Investing in public transit is a climate imperative
Many in Congress have rightly emphasized the need for climate action in the bipartisan infrastructure package currently dominating Washington’s attention. To adequately address the rapidly accelerating threat of climate change and its impacts on communities across the nation, one thing needs to be made abundantly clear: Investing in public transportation is critical, and Congress shouldn’t shortchange it.
President Biden has already committed to a climate agenda that aims to reduce our economy’s greenhouse emissions by over 50 percent from 2005 levels, specifically stating the need to reduce transportation pollution. Since the transportation sector continues to be the nation’s largest source of greenhouse gas emissions, achieving this goal will require a dramatic reduction in reliance on passenger vehicles and a shift towards public transit nationwide. And to handle larger commuter loads, we must prioritize a steady stream of federal investment to help maintain mass transit systems and ensure our transit buses are electric in order to improve air quality and protect public health.
Public transit systems offer a sustainable and efficient transportation option in highly populated areas (where emissions levels are highest), and reliable transit is also important to rural residents. And there is broad support for public transit. A national poll shows that 66 percent of voters would be disappointed if upgrades and expansions to energy-efficient public transportation were omitted from the infrastructure bill.
Clean transportation investments are an urgent imperative. People across the planet are experiencing the disastrous impacts of the climate crisis, including unprecedented temperatures, rising sea levels, unpredictable weather patterns, and increased weather-related disasters. If reducing greenhouse emissions is at the center of our nation’s climate policy, then tackling the largest source of pollution must be at the forefront of the climate debate.
Communities of color and low-income communities are disproportionately suffering from transportation pollution and the impacts of climate change. Curbing transportation pollution and improving access to transit is a matter of protecting our most vulnerable communities. Infrastructure investments must be rooted in climate, justice and job creation. This is a once-in-a-generation chance for big investments in transit funding. Failing to go big enough is not an option.
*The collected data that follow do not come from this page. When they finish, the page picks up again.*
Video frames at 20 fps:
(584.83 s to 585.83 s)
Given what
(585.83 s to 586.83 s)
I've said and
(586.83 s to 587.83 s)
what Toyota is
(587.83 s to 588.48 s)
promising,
Disproportionate energy consumption from cars and light trucks causes serious harm to air quality, particularly in our cities and surrounding areas. A recently published study from Harvard and the University of North Carolina found that in New York City alone, over 1,400 premature deaths and billions of dollars in health care costs are incurred every year strictly due to pollution emanated by the tens of thousands of vehicles congesting the metro area. The harmful air quality has led to chronic health problems like high rates of respiratory and cardiovascular diseases.
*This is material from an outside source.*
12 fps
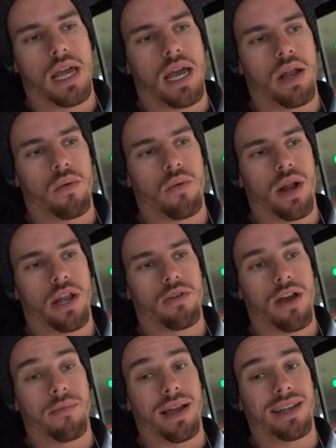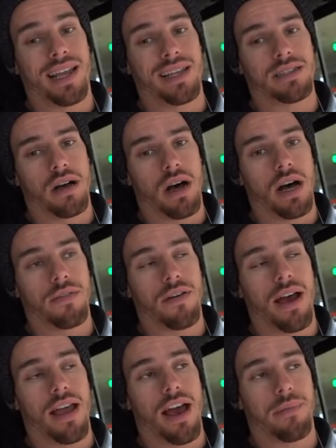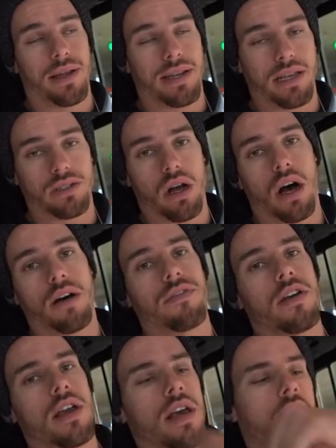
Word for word: And when I do have my days off, I have my days off.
Our choices in transportation have real-life consequences in both the near and long-term, and we need to make decisions that reflect the magnitude of the environmental challenges we face. This must start with a legislative infrastructure package that prioritizes smart investment in our public transit infrastructure that reduces transportation emissions and energy consumption.
Public transit systems need to have the resources necessary to meet 21st-century needs to reduce dependency on environmentally harmful vehicles. We need to modernize and expand public transit infrastructure across the country to increase functionality, productivity and access to allow more individuals to choose more environmentally conscious commuting options.
There is no one solution to this problem. Addressing climate change requires a multi-pronged approach that includes bold investments in electric vehicle technology and renewable energy sources. For those blocking progress — every day of inaction translates to further depreciation of already outdated infrastructure, devastating economic losses and unnecessary ripple effects in our air quality and public health.
Katherine Garcia is the acting director of Sierra Club’s Clean Transportation for All campaign. Established in 1892, Sierra Club is one of the oldest environmental advocacy organizations in the world.